Uno dei principali ostacoli, in questo senso, sembra essere il silenzio, la rimozione del tema.
«Io tengo d’occhio la stampa araba e ho notato che la questione LGTBQ (acronimo che sta per lesbiche, gay, transessuali, bisessuali, queer) è presente sempre più spesso. Si danno le notizie anche se con commenti negativi. Ad esempio, sull’iniziativa a Parigi di Ludovic Mohamed Zahed un quotidiano apriva così il suo articolo: “Siamo davvero arrivati alla fine dei tempi”. Insomma, se ne parla, ma prendendo in qualche modo le distanze. Autocensura dei giornalisti? Chissà. Comunque un passo avanti rispetto al silenzio. Il dibattito è aperto, l’esito da vedere».

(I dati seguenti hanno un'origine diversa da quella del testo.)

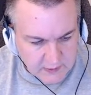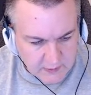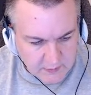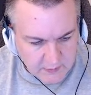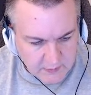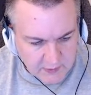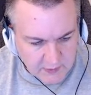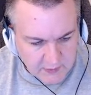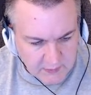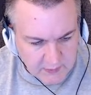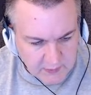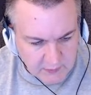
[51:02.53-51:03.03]

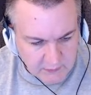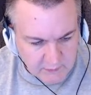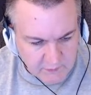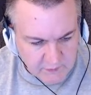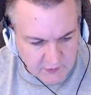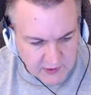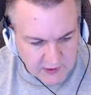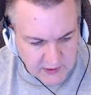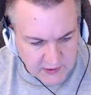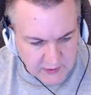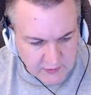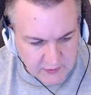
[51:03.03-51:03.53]
Probably won't
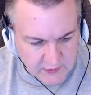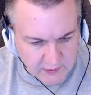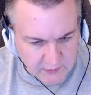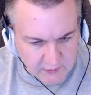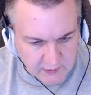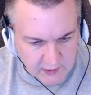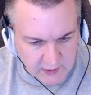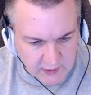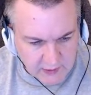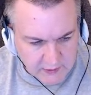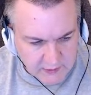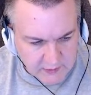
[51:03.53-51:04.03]
find anything,
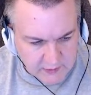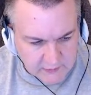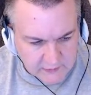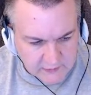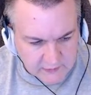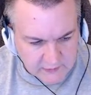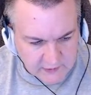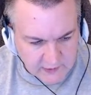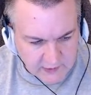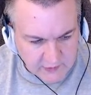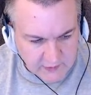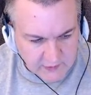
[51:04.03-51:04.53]
right? Because
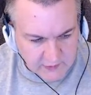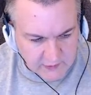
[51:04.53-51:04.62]
it's not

Alla Casa internazionale delle donne di Roma, dove veniva presentato il vostro libro, era presente Salameh Ashour, esponente della Comunità islamica in Italia, che è intervenuto. Il suo discorso non ha convinto tutte le persone presenti (molte della comunità gay) ma la sua presenza è comunque positiva e rivelatrice. Tanto più che, in estrema sintesi, ha detto: «siamo tutti figli di Dio e ognuno nel suo privato faccia quello che vuole».
«Non mi pare poco, anche perché non stavamo chiacchierando al bar ma in un luogo pubblico».